The men who make people feel seen are the ones who have learned through genuine inner work, through developing emotional intelligence, through practice and awareness to move their attention off themselves and onto the person they’re with. Not perfectly, not always, but as a consistent orientation. They’re curious about the other person more than they’re monitoring themselves. And that shift changes the entire quality of an interaction.

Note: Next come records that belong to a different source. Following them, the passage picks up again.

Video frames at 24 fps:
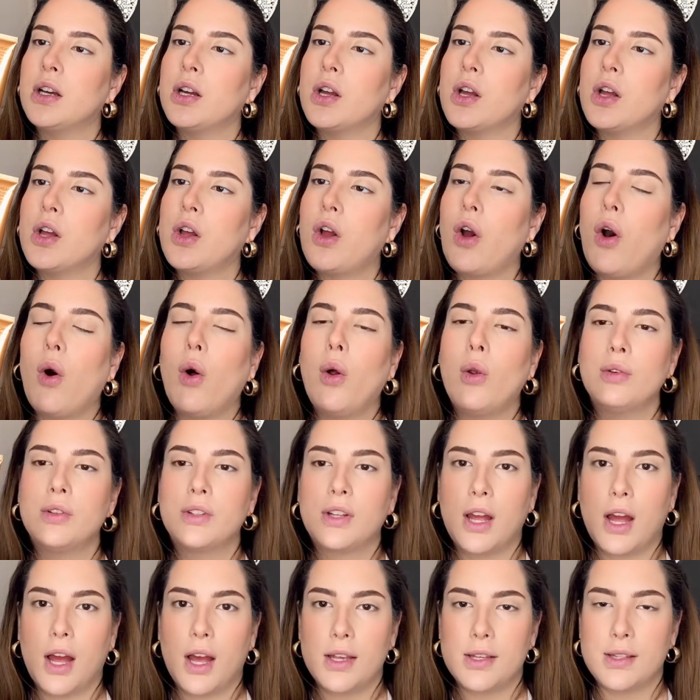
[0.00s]
Gold
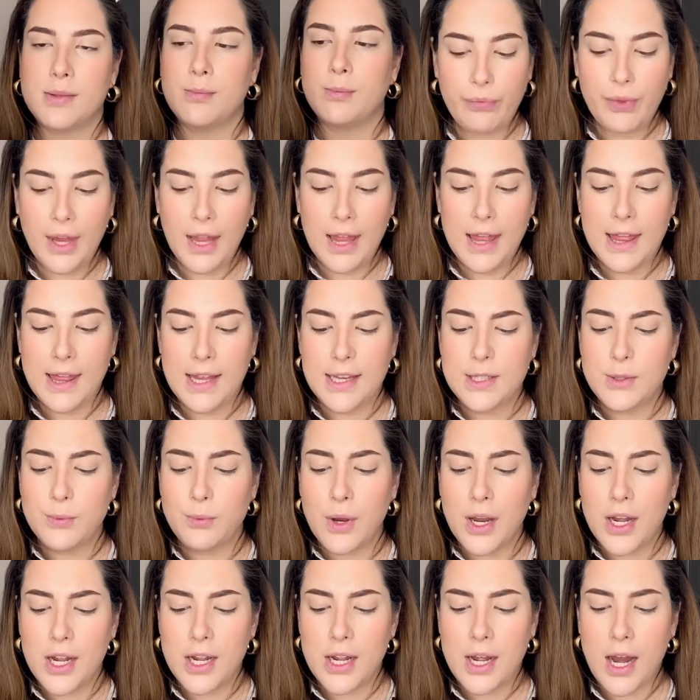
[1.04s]
Gasm. This
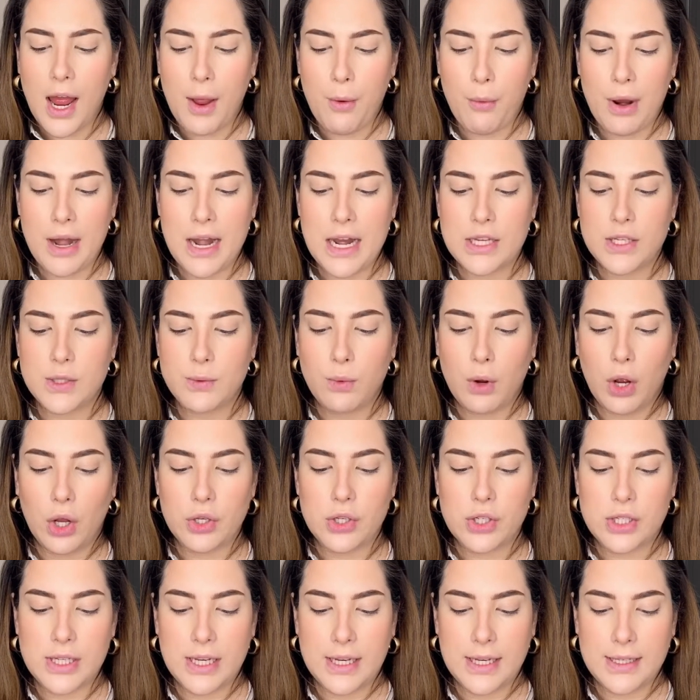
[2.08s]
one, when I swatched
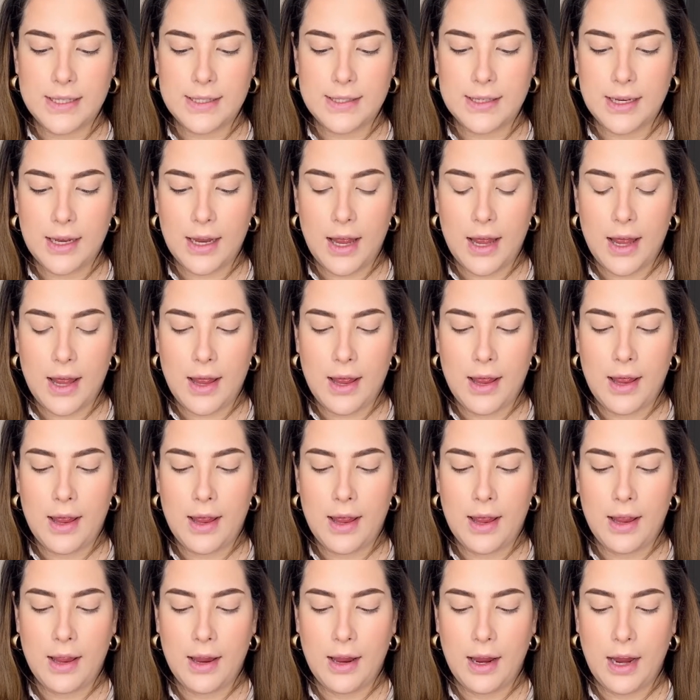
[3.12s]
it
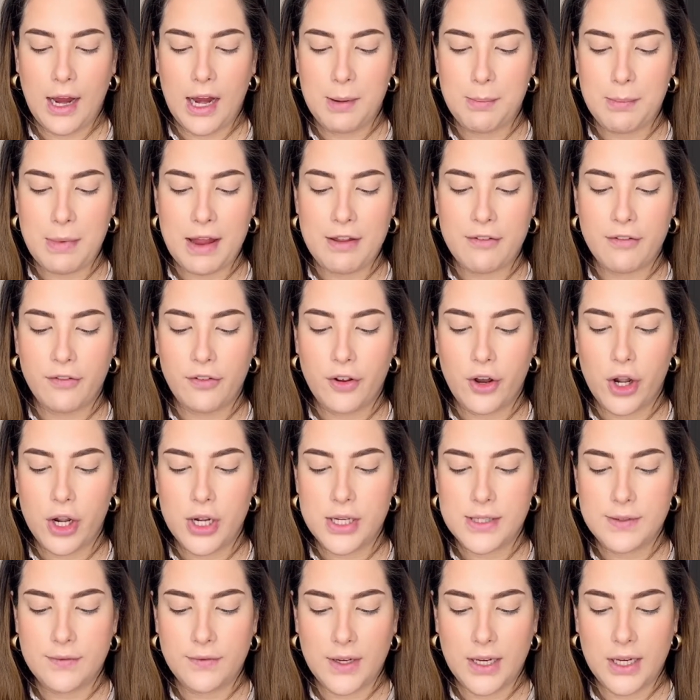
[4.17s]
in my first
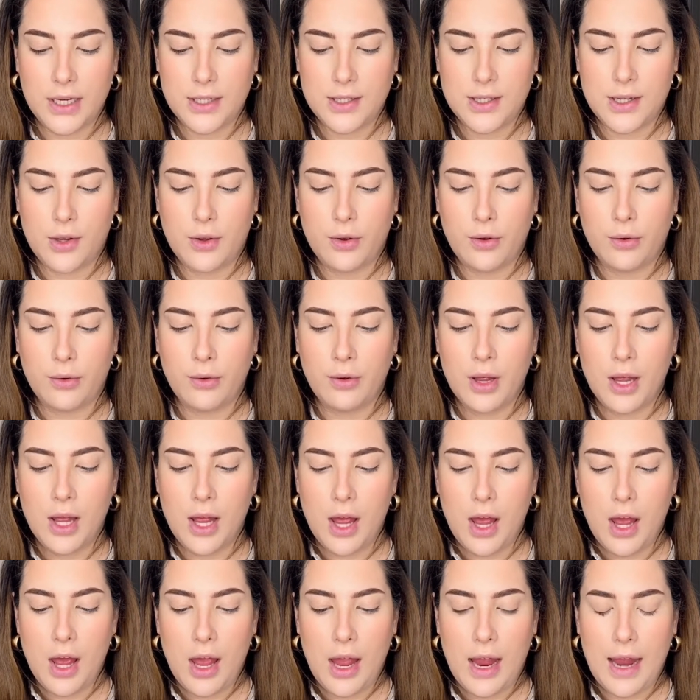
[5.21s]
video,
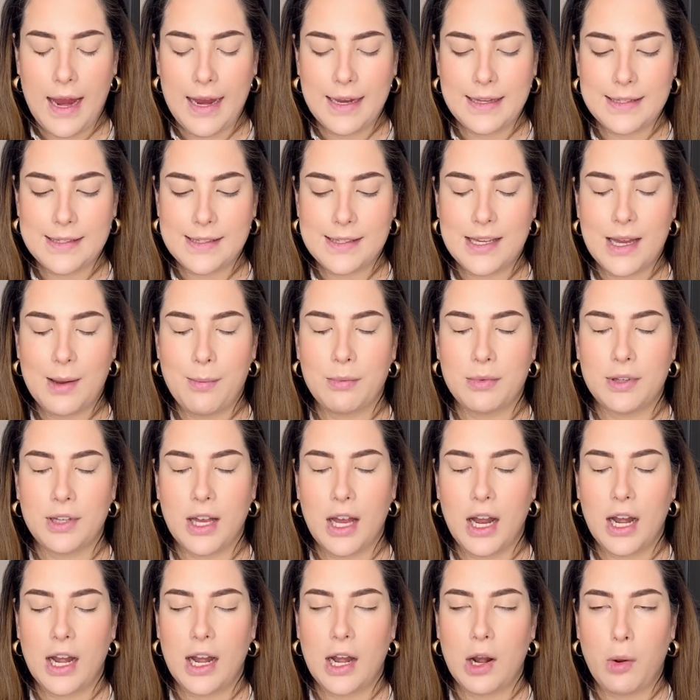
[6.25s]
it seemed a
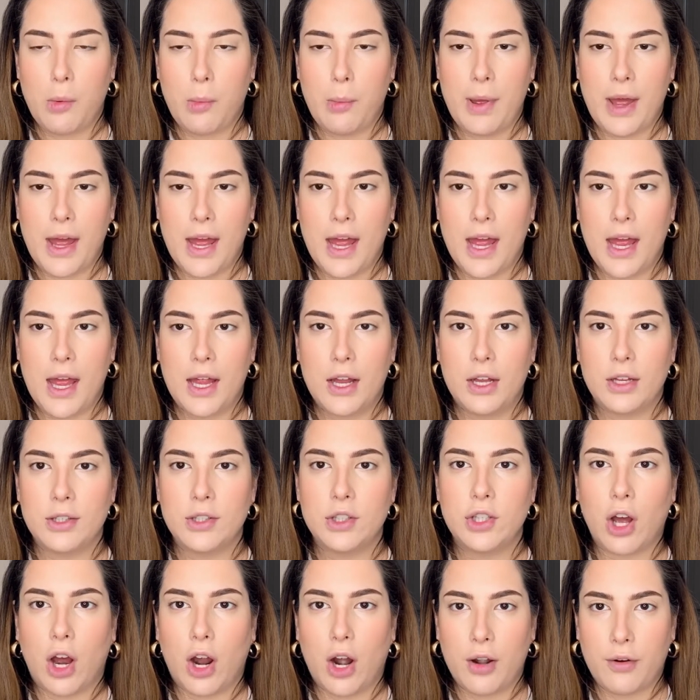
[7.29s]
little bit
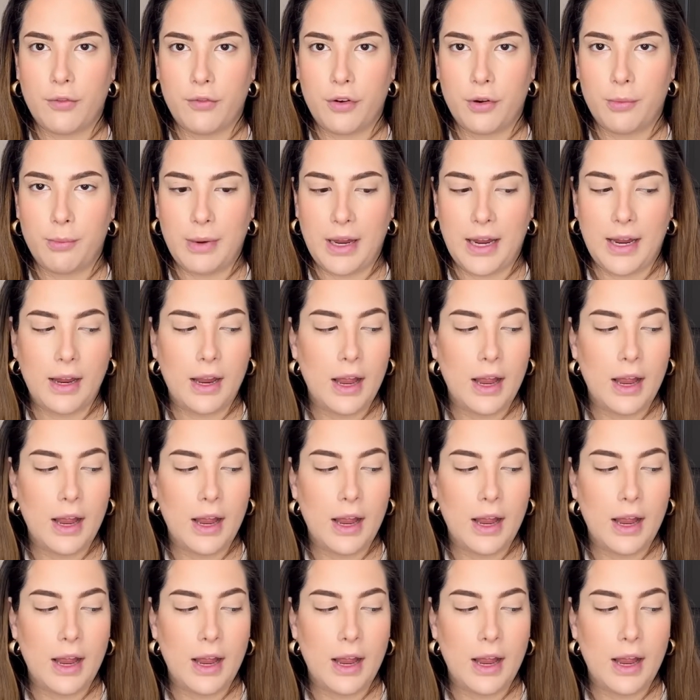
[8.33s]
dark for me.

The Four Skills Underneath This One
Making someone feel seen isn’t a single thing it’s the output of four underlying emotional intelligence skills working together.
Self-Awareness
Knowing what you’re feeling and doing in real time so that you can choose your responses rather than being run by them. When you’re self-aware, you notice when you’ve drifted into self-monitoring and can redirect. You know when you’re anxious versus when you’re genuinely engaged. This is the foundation.
Self-Regulation
The ability to manage your emotional state without suppressing it to stay grounded under pressure, to not let anxiety or excitement take over the interaction, to stay present when it’s uncomfortable. A self-regulated man can hold space for another person’s emotion because he’s not drowning in his own.
Empathy
Genuine empathy isn’t sympathy it’s the capacity to actually feel into another person’s experience. To notice what she’s feeling, not just what she’s saying. To respond to the person behind the words rather than just the words themselves. This is the skill that produces the experience of being genuinely understood.
Social Attunement
Reading the room in real time tracking the energy of an interaction, noticing when something shifts, adjusting without it feeling calculated. This is where the other three skills show up in behaviour. It’s what allows the conversation to breathe and adapt rather than following a script.
Together, these four skills produce a man who is genuinely present. And genuine presence is the most attractive thing a man can bring to any interaction.
Why This Changes Everything Beyond Dating
I want to close with something that I think is worth saying, because it reframes this entire conversation.
The skill of making people feel seen is not a dating skill. It’s a human skill. It changes how you show up in every relationship in your life with colleagues, with friends, with family, in any context where genuine connection matters.
The men who develop it don’t just have better dating lives. They become better leaders, because people feel genuinely heard by them. They have deeper friendships, because they’re actually present in those friendships. They build better working relationships, because they’re attuned to what’s actually happening in the room rather than just executing their agenda.
It’s one of the highest-return investments a person can make in their own development. Not because it makes you more impressive because it makes you more real. And real, in a world full of performance, is rare enough to be genuinely extraordinary.
That’s the work. That’s what I help men build. Not a better version of your performance a more genuine version of your presence.
And if you’re reading this and recognising something in yourself the self-monitoring, the distance, the sense that you’re in interactions without quite being in them I want you to know that this is changeable. It’s not your personality. It’s not who you are. It’s a trainable skill. And it’s available to you.